Jean-Paul Guibila
Mexique
C’est le prêtre
qui t’a flatté ou quoi ?
Ce dimanche-là, j’étais programmé pour une Eucharistie dans une succursale. Alors que je m’affairais à charger ma mobylette, j’entendis, de la cour voisine du presbytère, un homme vociférant des paroles grossières contre son épouse, lorsque retentit soudain le deuxième coup de cloche qui annonçait le début de la messe. Alors mon bonhomme conclut ses insultes en ces termes : “Tu as eu la chance, la cloche a retenti.
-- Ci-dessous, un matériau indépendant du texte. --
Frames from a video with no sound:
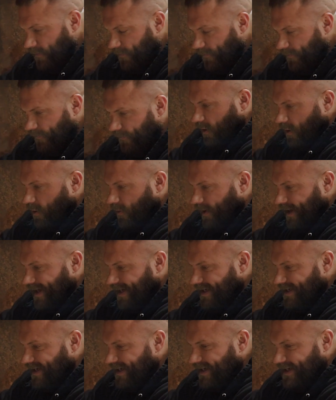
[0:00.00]
I've got quite
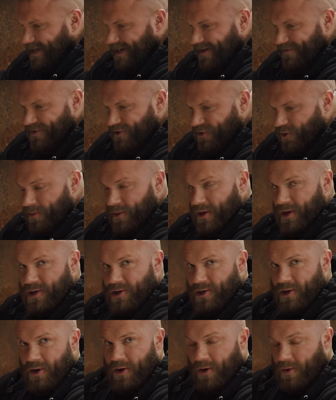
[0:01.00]
a sensitive stomach,
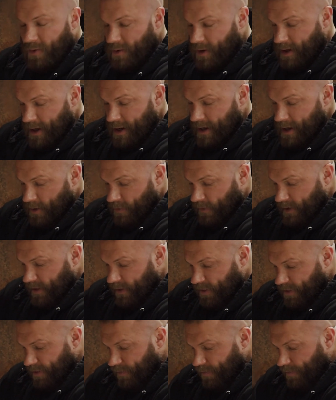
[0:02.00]
so
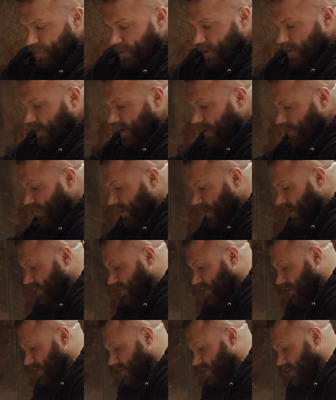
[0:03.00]
with protein
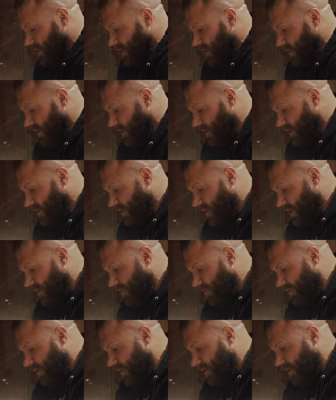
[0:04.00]
powders, there's only
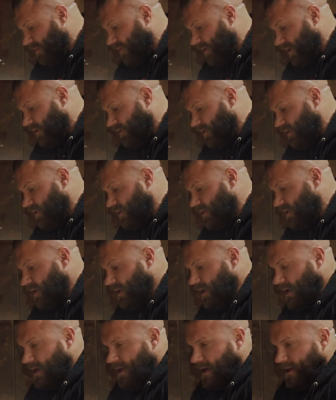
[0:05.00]
certain protein powders
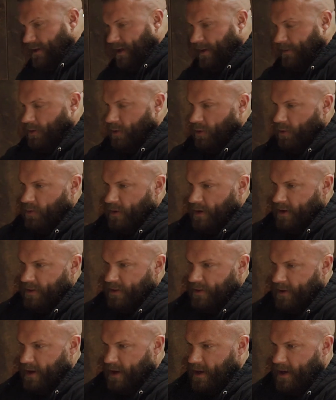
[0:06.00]
that I'm good
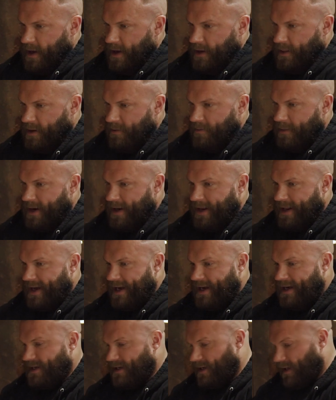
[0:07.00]
with, and they're mainly
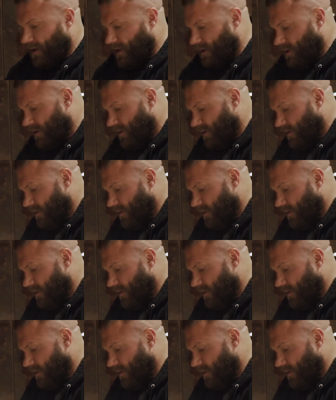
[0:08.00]
isolates.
Je vais à la messe et je reviens terminer de régler ton compte.” Ces paroles résonnèrent plus tard en moi comme deux équipes de football qui, s’affrontant rudement sur le terrain, sont obligées d’abandonner momentanément la partie pour reprendre leur duel de plus belle après la pause. D’où mon questionnement : A quoi servent mes prières, mes dévotions, ma participation à l’Eucharistie quand je me suis d’avance décidé à ne pas vivre ce que je prie où ce à quoi je participe ?
Il se peut que mon bonhomme, au cours de la messe, ait reçu une soudaine conversion qui le mène à la réconciliation avec sa femme, là n’est point mon interrogation. Mais je sens que cet épisode m’invite à me préparer, à me disposer pour vivre et pour m’approprier ce que je célèbre, dans ce cas de figure, la messe. On parle souvent de l’évangélisation en profondeur. Et moi, je crois que cette évangélisation en profondeur requiert de moi, de nous, une disposition intérieure, un assentiment intérieur avec un désir profond de conformer ma vie, notre vie, à l’évangile et aux sacrements…
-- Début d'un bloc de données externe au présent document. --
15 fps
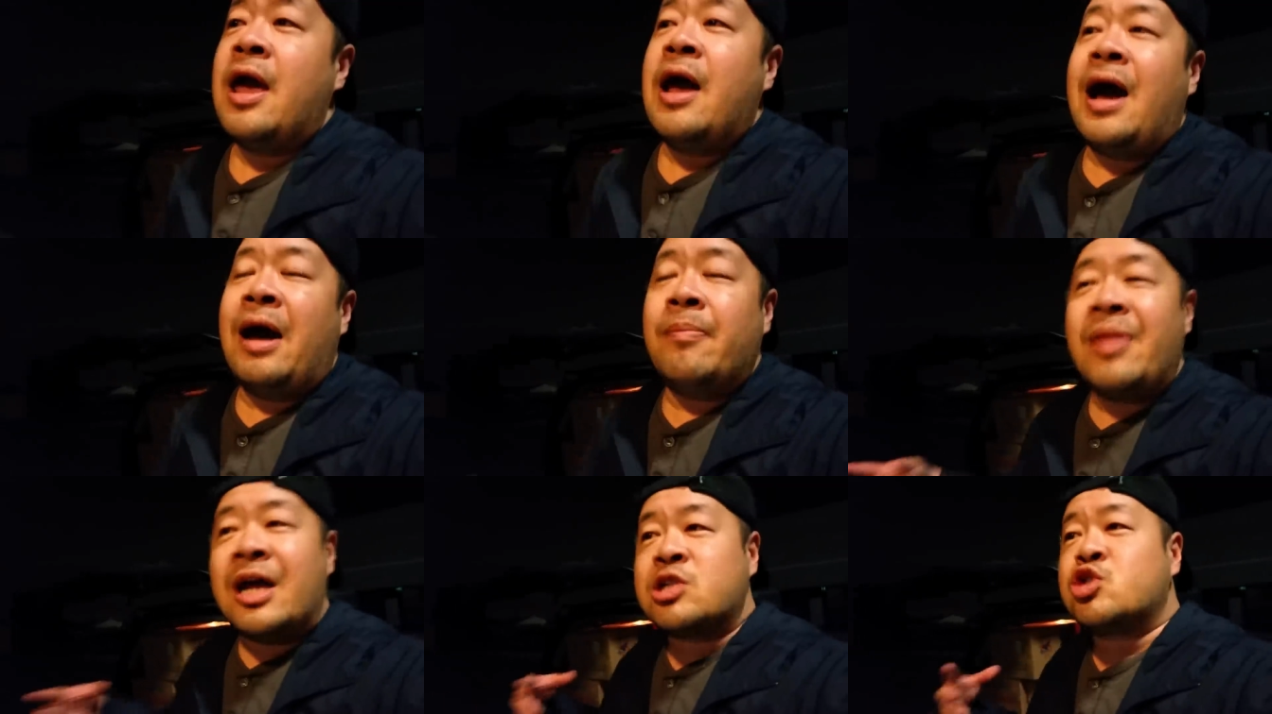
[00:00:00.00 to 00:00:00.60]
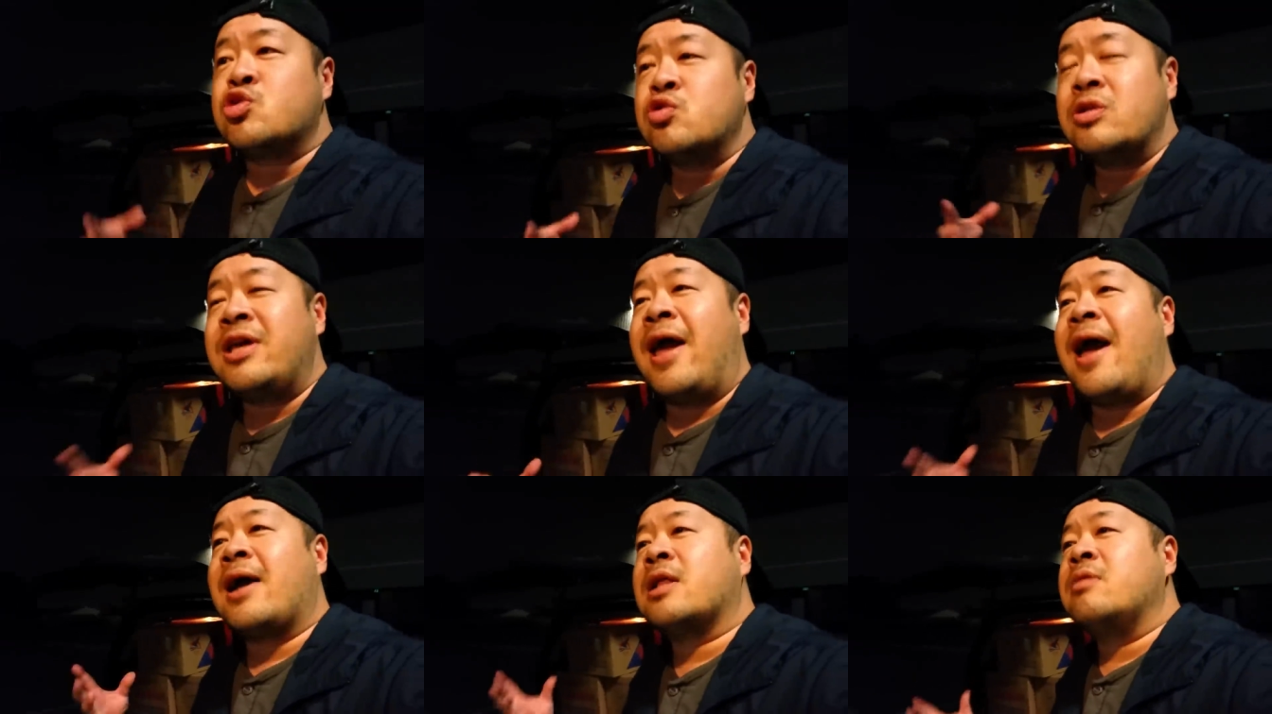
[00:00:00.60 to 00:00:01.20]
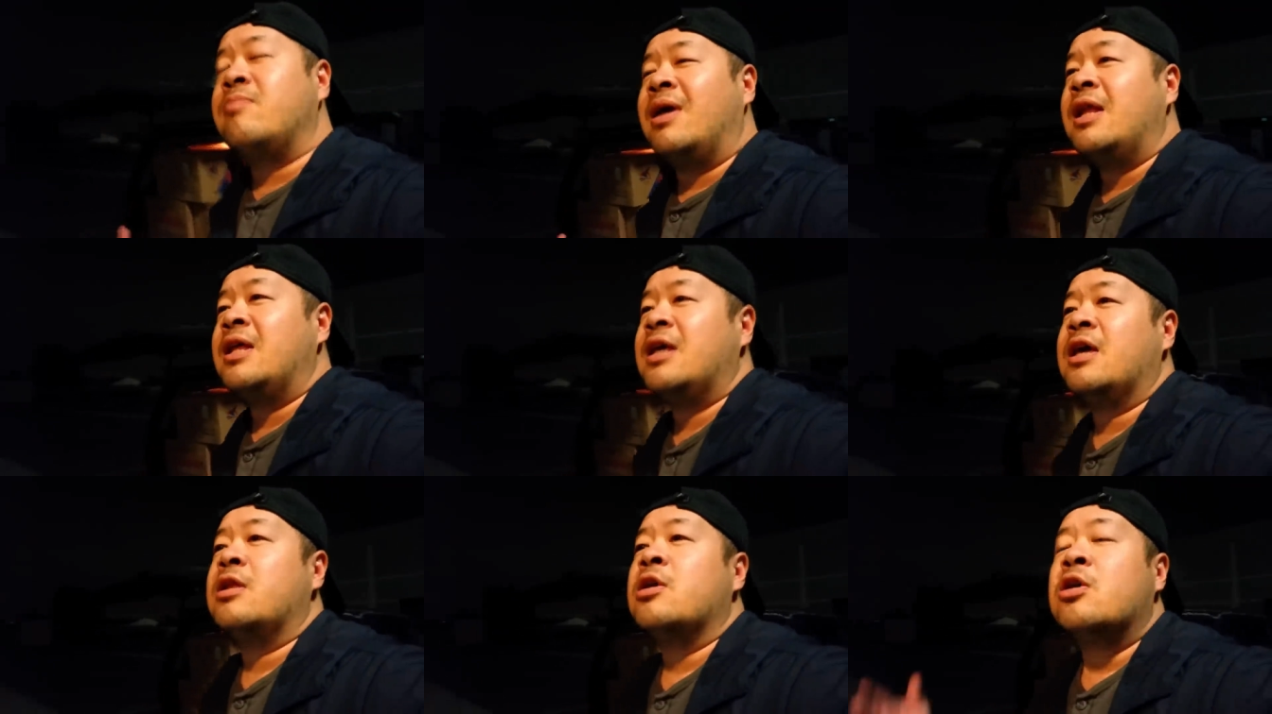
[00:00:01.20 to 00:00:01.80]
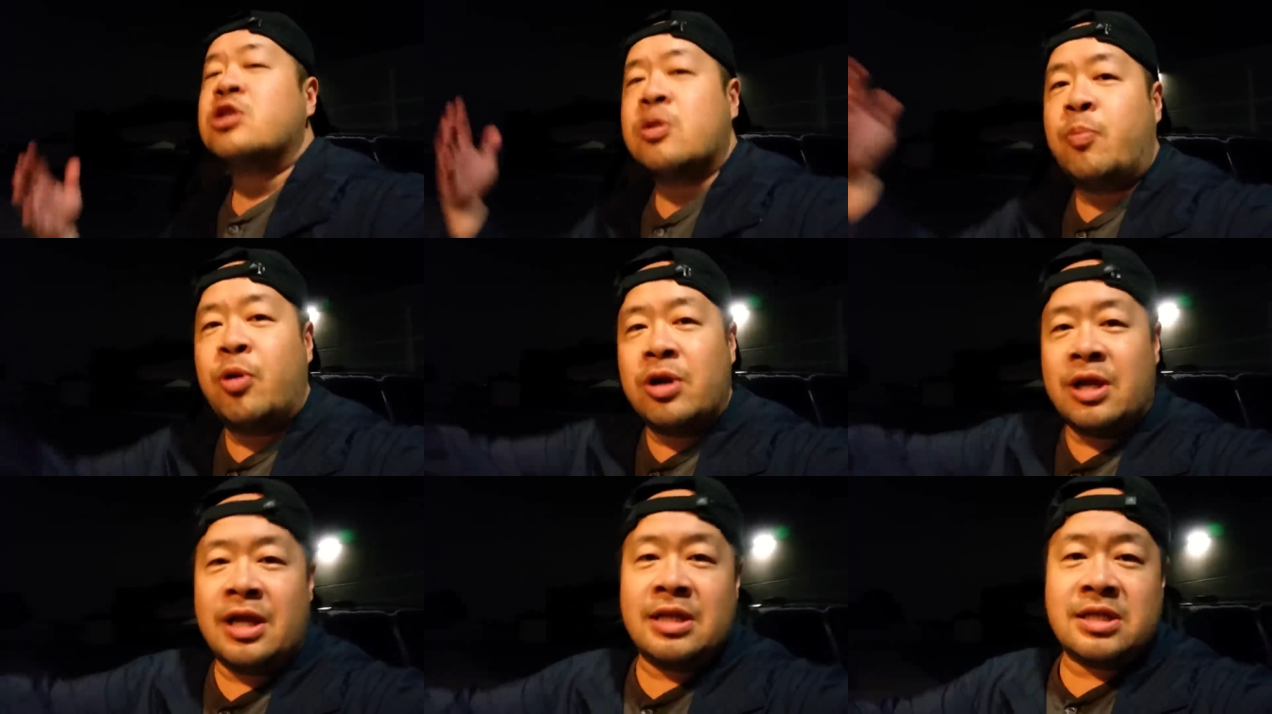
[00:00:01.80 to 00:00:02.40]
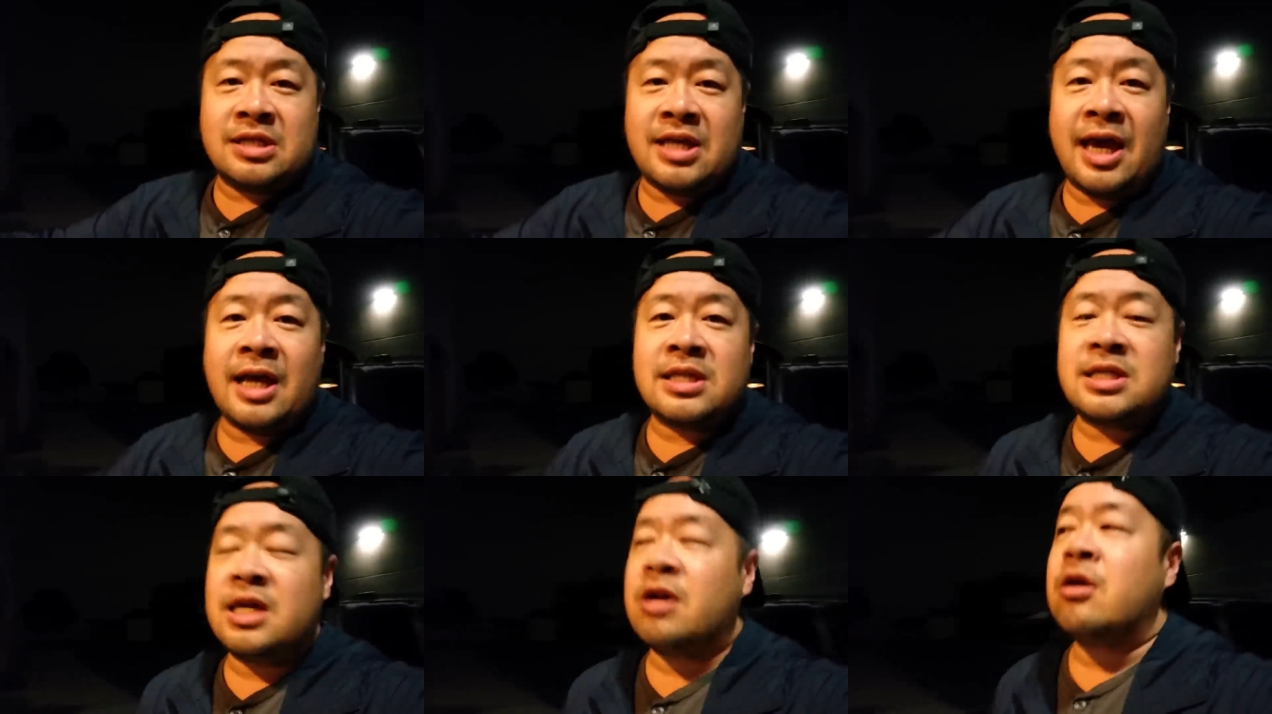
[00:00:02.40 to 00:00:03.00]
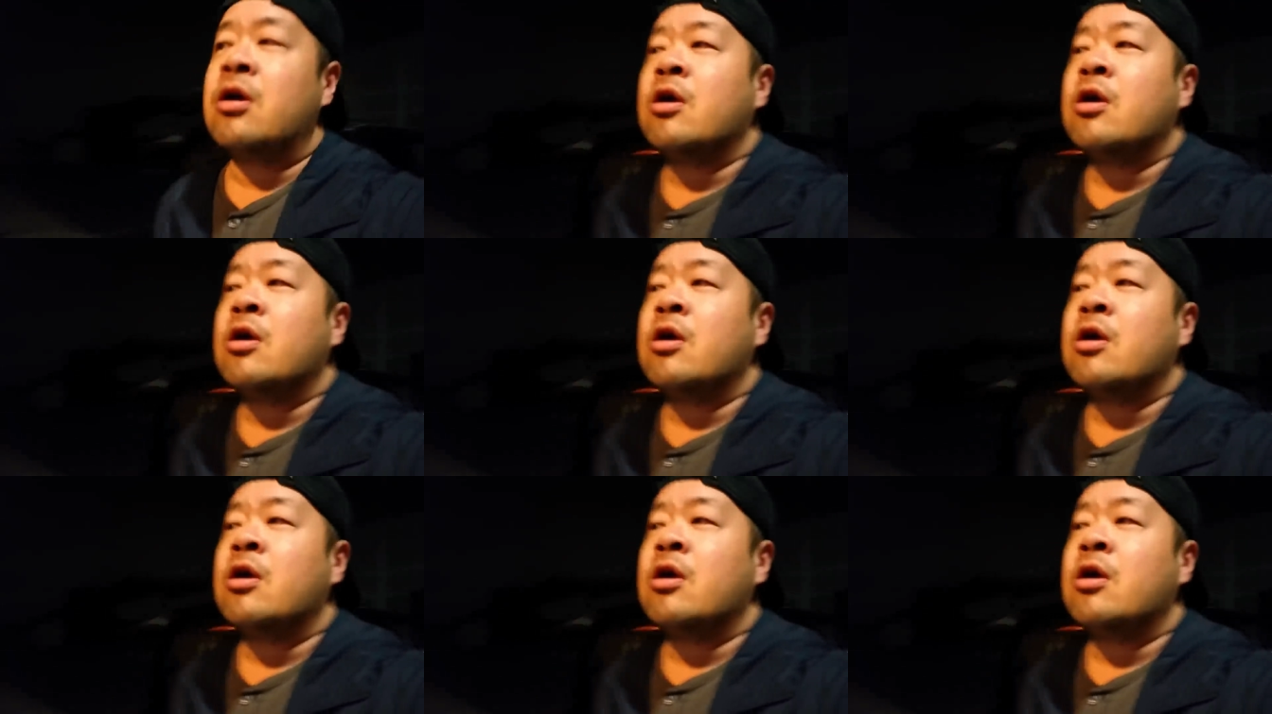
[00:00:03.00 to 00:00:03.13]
I'm not truly acclimating it to put it into tanks here.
Autrement dit, les messes du dimanche sonnent pour les fidèles laïcs comme une obligation sociale ou une mode (c’est dimanche alors je dois aller à la messe) et pour moi, prêtre, comme une tâche découlant de ma fonction à l’instar d’un fonctionnaire qui accomplit purement son travail sans en être transformé. Cette dernière réflexion, je la dois à mon expérience personnelle où j’ai fait la messe mais ne l’ai pas célébrée, je ne l’ai pas priée. Pire encore, mon âme en est sortie sans sève. Pourquoi ? Parce je ne l’ai pas préparée, je ne l’ai pas pensée d’avance. Une sainte personne n’aurait-elle pas dit que pour voir si nos dévotions sont divines, il n’y a qu’à regarder s’il y a des changements positifs dans notre vie ?
Au cours d’une célébration eucharistique, deux rivaux étaient assis l’un derrière l’autre. Au moment de se donner le signe de paix, celui qui était devant, ignorant la présence de l’autre, se retourna et tendit la main. À sa grande surprise, il lui fut répondu d’un regard et paroles sévères : “Mais tu es fou ! C’est le prêtre qui t’a flatté ou quoi ? Im… e !” Non, ce n’est pas le prêtre qui l’a flatté, c’est Jésus, grand prêtre du pardon, de la réconciliation, qui l’a sans doute induit en erreur. C’est là le vrai sens de la participation active à la messe.
C’est souvent la recherche des bénéfices secondaires qui m’empêche de rentrer dans les exigences de Jésus, malgré mes dévotions.
Dans l’Eucharistie, Jésus se donne à manger à nous pour qu’à notre tour, nous soyons comestibles les uns pour les autres. Demandons-lui la grâce de vivre pleinement ce que nous célébrons : “Faites ceci en mémoire de moi” ou “Aimez-vous les uns les autres concrètement, en mémoire de moi.”
Jean-Paul Windbarka Guibila
Ajout par la rédaction :
Être chrétien à la suite du Christ, ce n’est pas être consommateur, mais être consommé. Ce n’est pas seulement être éclairé, mais aussi éclairer, ce n’est pas seulement être aimé, mais aussi aimer… Ce n’est pas regarder le Christ porter sa croix, mais aussi, et peut-être surtout, porter sa propre croix et le suivre sur ce chemin. Ce n’est pas tant de recevoir que de donner, d’être pardonné que de pardonner, d’être sauvé que d’apporter le salut. Le Christ est le Chemin, mais un chemin n’est pas fait pour être regardé ni même admiré ou adoré. Un chemin est fait pour être suivi. La croix du Christ n’est pas un spectacle misérabiliste, c’est un envoi en mission.